According to Sunday's Washington Post, scientists are squabbling about whether global warming is causing an increase in hurricanes.
But while this controversy is interesting -- there does appear to be a genuine scientific conflict here, unlike the made-up conflict about whether human beings are causing climate change (we are) -- The Post buried the most important point in the whole story in the last paragraph:
William Hooke, who directs the American Meteorological Society's policy program, said that whatever the answer turns out to be, "We ought not to lose sight of the fact that we're doing a poor job of protecting ourselves against the hurricanes we have now."Even if we were not confronted by the frightening spectacle of climate change brought on by human actions, we would still need to improve how we deal with hurricanes. I grew up on the Gulf Coast, and based solely on my personal experience (a blip of time when you're looking at climate patterns), I can guarantee you that hurricanes are going to hit with regularity all along the coast, and that some of them are going to be very destructive.

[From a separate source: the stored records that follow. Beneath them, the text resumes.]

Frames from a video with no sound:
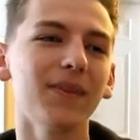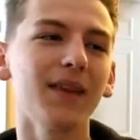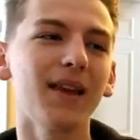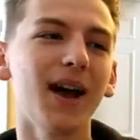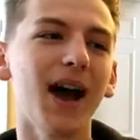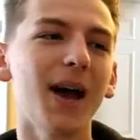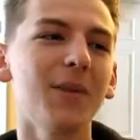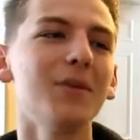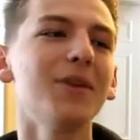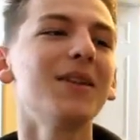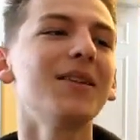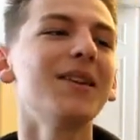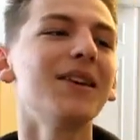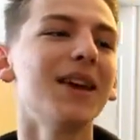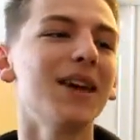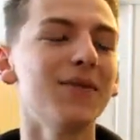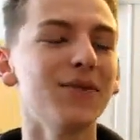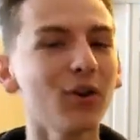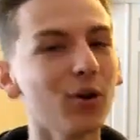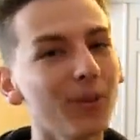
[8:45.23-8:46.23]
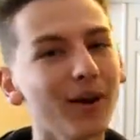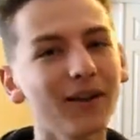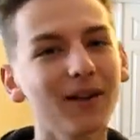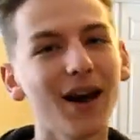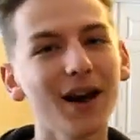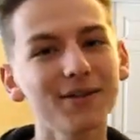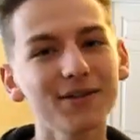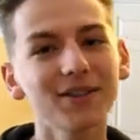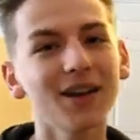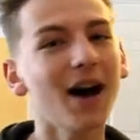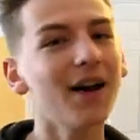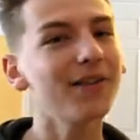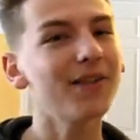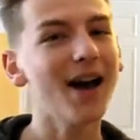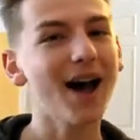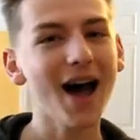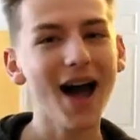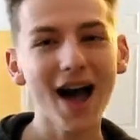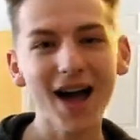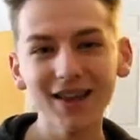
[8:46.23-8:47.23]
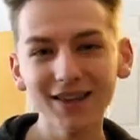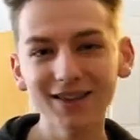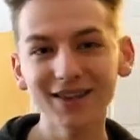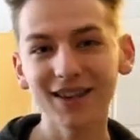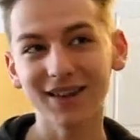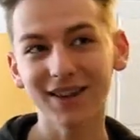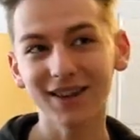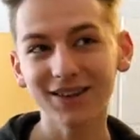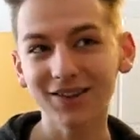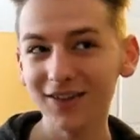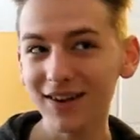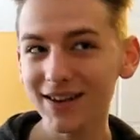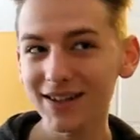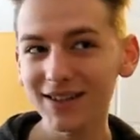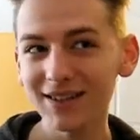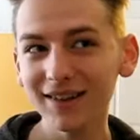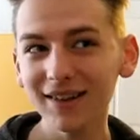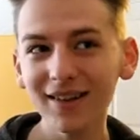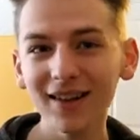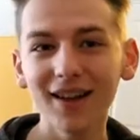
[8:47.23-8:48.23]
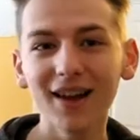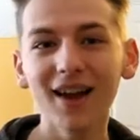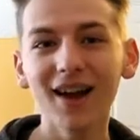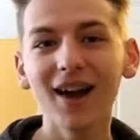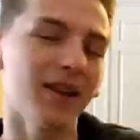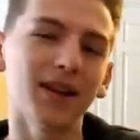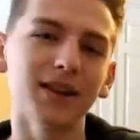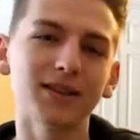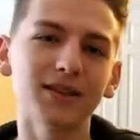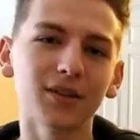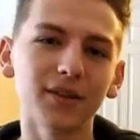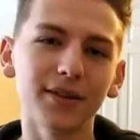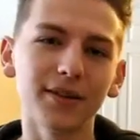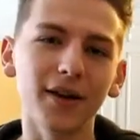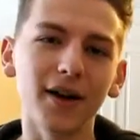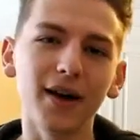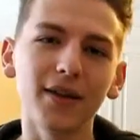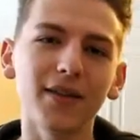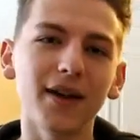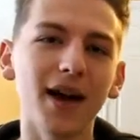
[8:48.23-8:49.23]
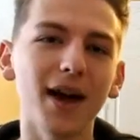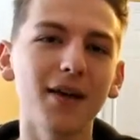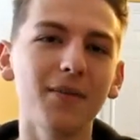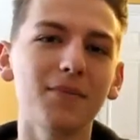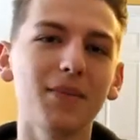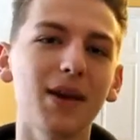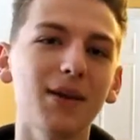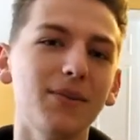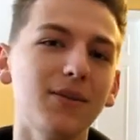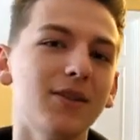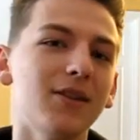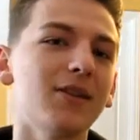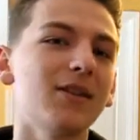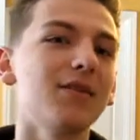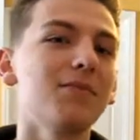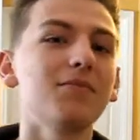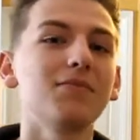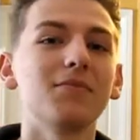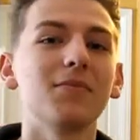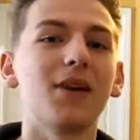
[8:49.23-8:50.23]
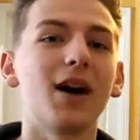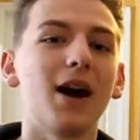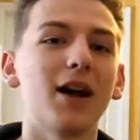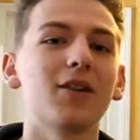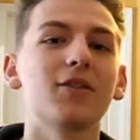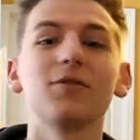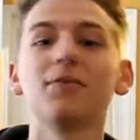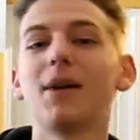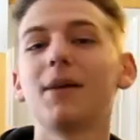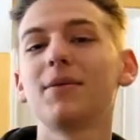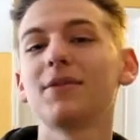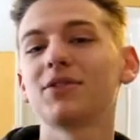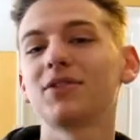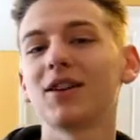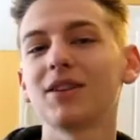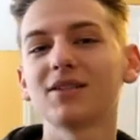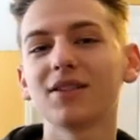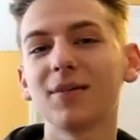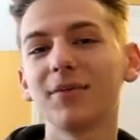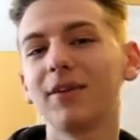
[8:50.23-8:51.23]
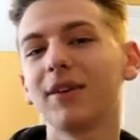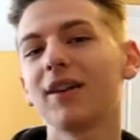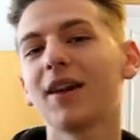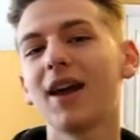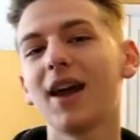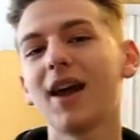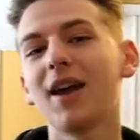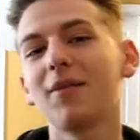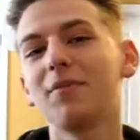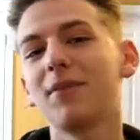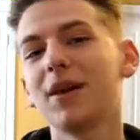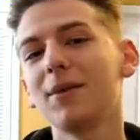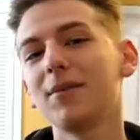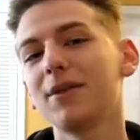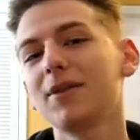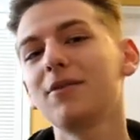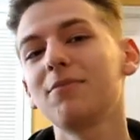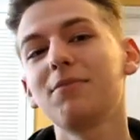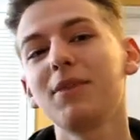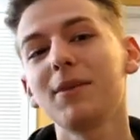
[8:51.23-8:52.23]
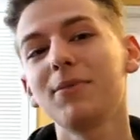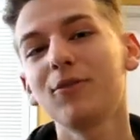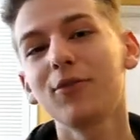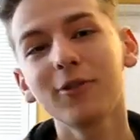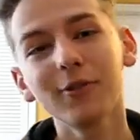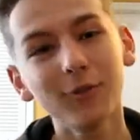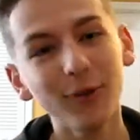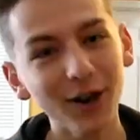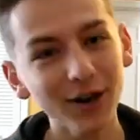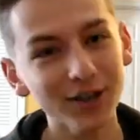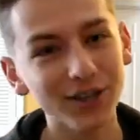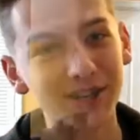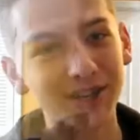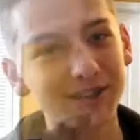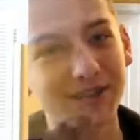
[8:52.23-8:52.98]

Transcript: I mean, even though my life's not that interesting, I still thought that maybe I could maybe start something and maybe people would watch it.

And yet we still allow people to build on barrier islands, continue to drain protective wetlands, build inadequate levees, and generally let human desire for land trump settled scientific knowledge about how best to protect ourselves from the worst of the storms. With or without global warming, storms are going to be worse as long as we ignore the knowledge we already have.
Not only that, we have inadequate disaster relief plans in place, something that can affect not only those who live in hurricane country, but also victims of other tornadoes, fires, blizzards, floods and other disasters, not to mention what might happen if we had a significant terrorist attack.

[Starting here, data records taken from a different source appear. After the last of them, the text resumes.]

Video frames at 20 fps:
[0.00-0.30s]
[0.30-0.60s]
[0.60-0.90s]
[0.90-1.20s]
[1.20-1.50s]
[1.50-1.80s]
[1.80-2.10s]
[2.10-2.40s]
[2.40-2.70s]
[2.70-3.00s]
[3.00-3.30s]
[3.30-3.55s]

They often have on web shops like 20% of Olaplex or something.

You can count me among the people who are very concerned about global warming. I often fear that even if the US has a political change of heart and starts working to deal with the problem, and even if it can convince China to go along -- both very big "ifs" -- we may already have affected the climate so much that there will still be untold destruction and suffering in our lifetimes and in generations to come.
And there is plenty of scientific evidence to back up the human effect on climate change. Real Climate, "a commentary site on climate science by working climate scientists for the interested public and journalists," is an excellent source of information on the subject. Their most recent post -- which includes comments by some of the authors mentioned in The Washington Post article -- gives insight into the discussion over the effect of global warming on climate change.

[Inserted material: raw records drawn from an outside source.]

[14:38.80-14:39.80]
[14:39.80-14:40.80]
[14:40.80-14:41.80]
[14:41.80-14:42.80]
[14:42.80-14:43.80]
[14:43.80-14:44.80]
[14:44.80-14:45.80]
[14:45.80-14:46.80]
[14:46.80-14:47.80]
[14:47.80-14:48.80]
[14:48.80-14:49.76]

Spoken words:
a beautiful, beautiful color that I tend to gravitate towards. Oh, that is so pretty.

It's time for the rest of us to become scientifically literate. We not only need to stop wasting time on fake controversies (like evolution), but also to learn to understand the difference between politically inspired controversies (such as whether global warming is a problem) and real scientific debates (such whether last year's hurricane season was the result of global warming).
Good science education -- with a thorough grounding in scientific methods and principles and some training in how to evaluate statistics and experimental results -- should no longer be left only to those who plan to become scientists. We all need to understand everything we can about the world and universe around us.